What you need to do:
When you write the records again, keep every line exactly as it was.

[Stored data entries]
Segment Open

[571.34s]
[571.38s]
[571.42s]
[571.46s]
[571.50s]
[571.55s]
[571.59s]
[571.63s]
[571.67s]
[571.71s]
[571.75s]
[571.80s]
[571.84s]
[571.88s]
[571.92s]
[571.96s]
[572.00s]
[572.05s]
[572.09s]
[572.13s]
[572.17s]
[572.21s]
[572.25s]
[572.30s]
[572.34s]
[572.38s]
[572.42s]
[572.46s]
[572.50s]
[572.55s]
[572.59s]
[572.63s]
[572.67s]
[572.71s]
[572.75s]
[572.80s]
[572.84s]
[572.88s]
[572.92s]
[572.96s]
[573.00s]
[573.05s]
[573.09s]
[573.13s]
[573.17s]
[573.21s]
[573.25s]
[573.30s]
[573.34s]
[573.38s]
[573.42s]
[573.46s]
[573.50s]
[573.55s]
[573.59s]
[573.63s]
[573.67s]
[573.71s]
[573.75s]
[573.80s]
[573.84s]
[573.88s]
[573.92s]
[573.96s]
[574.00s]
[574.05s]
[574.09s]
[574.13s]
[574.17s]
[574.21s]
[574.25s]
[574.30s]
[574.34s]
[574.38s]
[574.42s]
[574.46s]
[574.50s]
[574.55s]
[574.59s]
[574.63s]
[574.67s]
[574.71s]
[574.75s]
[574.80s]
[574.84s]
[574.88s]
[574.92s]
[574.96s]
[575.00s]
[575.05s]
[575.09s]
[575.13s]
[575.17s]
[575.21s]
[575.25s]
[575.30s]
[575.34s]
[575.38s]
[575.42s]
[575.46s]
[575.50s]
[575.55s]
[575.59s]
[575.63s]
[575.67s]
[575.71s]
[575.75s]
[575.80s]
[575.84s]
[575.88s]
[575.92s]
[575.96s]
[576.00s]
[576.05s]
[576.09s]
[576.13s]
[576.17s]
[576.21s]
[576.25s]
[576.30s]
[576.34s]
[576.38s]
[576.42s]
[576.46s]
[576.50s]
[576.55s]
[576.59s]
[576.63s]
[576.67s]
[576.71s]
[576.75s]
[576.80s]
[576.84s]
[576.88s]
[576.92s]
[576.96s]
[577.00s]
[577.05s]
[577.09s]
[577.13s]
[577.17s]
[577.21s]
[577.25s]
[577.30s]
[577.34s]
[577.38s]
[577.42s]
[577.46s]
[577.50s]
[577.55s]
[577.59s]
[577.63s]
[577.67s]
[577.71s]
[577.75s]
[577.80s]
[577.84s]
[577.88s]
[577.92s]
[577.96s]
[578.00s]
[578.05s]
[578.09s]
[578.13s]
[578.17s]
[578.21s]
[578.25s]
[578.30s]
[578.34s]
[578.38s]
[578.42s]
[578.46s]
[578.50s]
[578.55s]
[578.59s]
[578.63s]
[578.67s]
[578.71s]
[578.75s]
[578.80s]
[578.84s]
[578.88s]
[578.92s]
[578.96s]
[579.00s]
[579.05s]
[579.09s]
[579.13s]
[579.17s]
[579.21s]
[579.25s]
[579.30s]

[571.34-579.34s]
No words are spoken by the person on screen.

Segment Closed

Written answer:
[571.34s]
[571.38s]
[571.42s]
[571.46s]
[571.50s]
[571.55s]
[571.59s]
[571.63s]
[571.67s]
[571.71s]
[571.75s]
[571.80s]
[571.84s]
[571.88s]
[571.92s]
[571.96s]
[572.00s]
[572.05s]
[572.09s]
[572.13s]
[572.17s]
[572.21s]
[572.25s]
[572.30s]
[572.34s]
[572.38s]
[572.42s]
[572.46s]
[572.50s]
[572.55s]
[572.59s]
[572.63s]
[572.67s]
[572.71s]
[572.75s]
[572.80s]
[572.84s]
[572.88s]
[572.92s]
[572.96s]
[573.00s]
[573.05s]
[573.09s]
[573.13s]
[573.17s]
[573.21s]
[573.25s]
[573.30s]
[573.34s]
[573.38s]
[573.42s]
[573.46s]
[573.50s]
[573.55s]
[573.59s]
[573.63s]
[573.67s]
[573.71s]
[573.75s]
[573.80s]
[573.84s]
[573.88s]
[573.92s]
[573.96s]
[574.00s]
[574.05s]
[574.09s]
[574.13s]
[574.17s]
[574.21s]
[574.25s]
[574.30s]
[574.34s]
[574.38s]
[574.42s]
[574.46s]
[574.50s]
[574.55s]
[574.59s]
[574.63s]
[574.67s]
[574.71s]
[574.75s]
[574.80s]
[574.84s]
[574.88s]
[574.92s]
[574.96s]
[575.00s]
[575.05s]
[575.09s]
[575.13s]
[575.17s]
[575.21s]
[575.25s]
[575.30s]
[575.34s]
[575.38s]
[575.42s]
[575.46s]
[575.50s]
[575.55s]
[575.59s]
[575.63s]
[575.67s]
[575.71s]
[575.75s]
[575.80s]
[575.84s]
[575.88s]
[575.92s]
[575.96s]
[576.00s]
[576.05s]
[576.09s]
[576.13s]
[576.17s]
[576.21s]
[576.25s]
[576.30s]
[576.34s]
[576.38s]
[576.42s]
[576.46s]
[576.50s]
[576.55s]
[576.59s]
[576.63s]
[576.67s]
[576.71s]
[576.75s]
[576.80s]
[576.84s]
[576.88s]
[576.92s]
[576.96s]
[577.00s]
[577.05s]
[577.09s]
[577.13s]
[577.17s]
[577.21s]
[577.25s]
[577.30s]
[577.34s]
[577.38s]
[577.42s]
[577.46s]
[577.50s]
[577.55s]
[577.59s]
[577.63s]
[577.67s]
[577.71s]
[577.75s]
[577.80s]
[577.84s]
[577.88s]
[577.92s]
[577.96s]
[578.00s]
[578.05s]
[578.09s]
[578.13s]
[578.17s]
[578.21s]
[578.25s]
[578.30s]
[578.34s]
[578.38s]
[578.42s]
[578.46s]
[578.50s]
[578.55s]
[578.59s]
[578.63s]
[578.67s]
[578.71s]
[578.75s]
[578.80s]
[578.84s]
[578.88s]
[578.92s]
[578.96s]
[579.00s]
[579.05s]
[579.09s]
[579.13s]
[579.17s]
[579.21s]
[579.25s]
[579.30s]

[571.34-579.34s]
No words are spoken by the person on screen.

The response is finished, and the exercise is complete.